Large crowd expected for rally, but many charters still staying home

Thursday’s much-hyped charter school rally in downtown Manhattan is estimated to draw thousands of students, parents, teachers, and political allies in support of their education policies. What it doesn’t have, for a third straight year, is full representation of the city’s ever-growing charter school sector.

The city’s four largest charter school organizations are expected to turn out a majority of participants, while most other charter schools are sitting the rally out. Those decisions are a reflection of the diversity of the city’s charter sector, which this year consists of 197 schools and 6 percent of public school students, and also to continued disagreement about how schools can most effectively achieve their political goals.

“We believe that a more productive approach is to expend our efforts in working collaboratively with the city and DOE to bring the necessary changes into fruition,” Renaissance Charter School Principal Stacey Gauthier said.

Dozens of schools are still expected to attend, but most will come from the same networks: Success Academy, Achievement First, Uncommon Schools, and KIPP. Success Academy’s 32 schools will be closed for the first half of the school day and reopened for the afternoon to accommodate for the rally (A spokesperson said that no student learning time was missed). Achievement First’s 17 schools in Brooklyn will stay open, but a spokesperson for the network said it expects to send 1,200 students and families, mostly from its middle and high school grades. At the 21 Uncommon Schools, rally attendance isn’t required and staff members have the option to attend or stay at school.

But in interviews with non-participating school leaders, a variety of reasons were cited for their absence. Some said the decision was educational, while others said they weren’t asked for input around the event. Several others said they weren’t invited to attend. And others, like Gauthier, reprised concerns that a massive rally seen as an attack on Mayor Bill de Blasio and Chancellor Carmen Fariña would be inappropriate.

The concerns are not new. Fractures within the city’s charter schools sector, often seen as a monolith, first burst into public two years ago when school leaders and advocates said they would not participate in a similar rally because some believed the political aspirations of Success Academy CEO Eva Moskowitz were as much a part of the agenda as a show of force on behalf of the entire sector.

Underneath the public squabbling were divided positions on enrollment policies, how co-locations should be handled, and how large a role charter schools should play in public education.

Those issues, of course, aren’t yet settled. This year, in an effort to distinguish themselves from the city’s large charter management organizations, several charter schools have banded together as the Coalition for Community Charter Schools. They say the group agrees that charter school enrollment should mirror those of nearby district schools and has sought to work closely with the de Blasio administration.

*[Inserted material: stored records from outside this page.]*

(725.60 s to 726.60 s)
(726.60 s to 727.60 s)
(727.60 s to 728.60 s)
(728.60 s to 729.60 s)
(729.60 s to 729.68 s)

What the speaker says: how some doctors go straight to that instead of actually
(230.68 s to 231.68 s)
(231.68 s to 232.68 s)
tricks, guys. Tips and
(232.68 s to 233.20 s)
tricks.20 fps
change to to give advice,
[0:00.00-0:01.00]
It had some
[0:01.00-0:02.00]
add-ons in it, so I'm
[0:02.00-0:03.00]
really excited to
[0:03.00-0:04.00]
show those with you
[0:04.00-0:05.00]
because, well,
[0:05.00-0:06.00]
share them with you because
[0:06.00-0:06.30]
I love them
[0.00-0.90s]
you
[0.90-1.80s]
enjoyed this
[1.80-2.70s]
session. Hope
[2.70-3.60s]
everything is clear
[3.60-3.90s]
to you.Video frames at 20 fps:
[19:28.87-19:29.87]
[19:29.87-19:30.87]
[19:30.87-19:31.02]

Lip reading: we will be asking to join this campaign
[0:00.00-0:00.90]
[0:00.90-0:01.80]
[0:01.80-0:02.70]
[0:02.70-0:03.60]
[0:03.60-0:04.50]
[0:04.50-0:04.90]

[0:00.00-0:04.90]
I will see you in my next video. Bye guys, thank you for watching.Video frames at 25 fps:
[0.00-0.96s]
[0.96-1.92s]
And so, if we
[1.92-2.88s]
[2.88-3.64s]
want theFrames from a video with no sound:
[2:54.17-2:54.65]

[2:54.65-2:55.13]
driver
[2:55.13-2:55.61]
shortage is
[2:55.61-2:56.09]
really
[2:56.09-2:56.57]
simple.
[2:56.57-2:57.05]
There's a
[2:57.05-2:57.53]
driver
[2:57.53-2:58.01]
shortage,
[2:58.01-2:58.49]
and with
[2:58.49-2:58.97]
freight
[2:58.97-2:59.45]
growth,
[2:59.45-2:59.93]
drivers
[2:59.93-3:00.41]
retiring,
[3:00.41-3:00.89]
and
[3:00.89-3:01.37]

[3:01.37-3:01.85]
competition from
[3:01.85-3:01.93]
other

The leaders of most of the coalition’s school leaders who are a part of the coalition said this week that they weren’t opposed to tomorrow’s charter school rally, but wouldn’t be taking part.

Sonia Park, executive director of Manhattan Charter School, said her school would be “supporting from afar.” Park said she didn’t want to take students out of class or ask her parents to take time off of work to attend.

Vasthi Acosta of the Amber Charter School in Harlem, which drew a high-profile visit from Fariña and de Blasio last month, said her priorities would be elsewhere on Thursday.

“I think it’s really early in the school year and we’re trying to focus on our instructional work,” said Acosta.

Crowd estimates for the event have been a moving target that is mostly pointed up. The final tally, unlikely to be independently verified, will probably land close to or exceed last year’s total of 17,000, an important mark that some in the charter sector see as more important than displaying a unified front.

“If you don’t have a platform, then the whole point is to show momentum,” said a charter school advocate not involved in organizing the event.

Officially, organizers say the rally is being designed to put pressure on Fariña and de Blasio, who have been criticized for not articulating a clear plan for the city’s low-performing schools. But sights are also set on issues that need to be settled by the state legislature: raising the number of charter schools allowed to operate in New York state and increasing state funding for charter schools.

In a nod to those priorities, at least four Democratic state lawmakers, including Brooklyn Assembly Member Karim Camara and Senate co-leader Jeff Klein will headline the event, according to Families for Excellent Schools, which is organizing the event.

Acosta said she’s on board with many of the big-picture policies that the charter school sector is seeking this year, particularly extra facility funds for schools in private space. But there is another reason Acosta said she didn’t really compelled to air those concerns at Thursday’s rally.

“We weren’t even invited,” Acosta said.

Correction: A previous version of this article incorrectly reported how Success Academy had scheduled it school days to make time for the rally.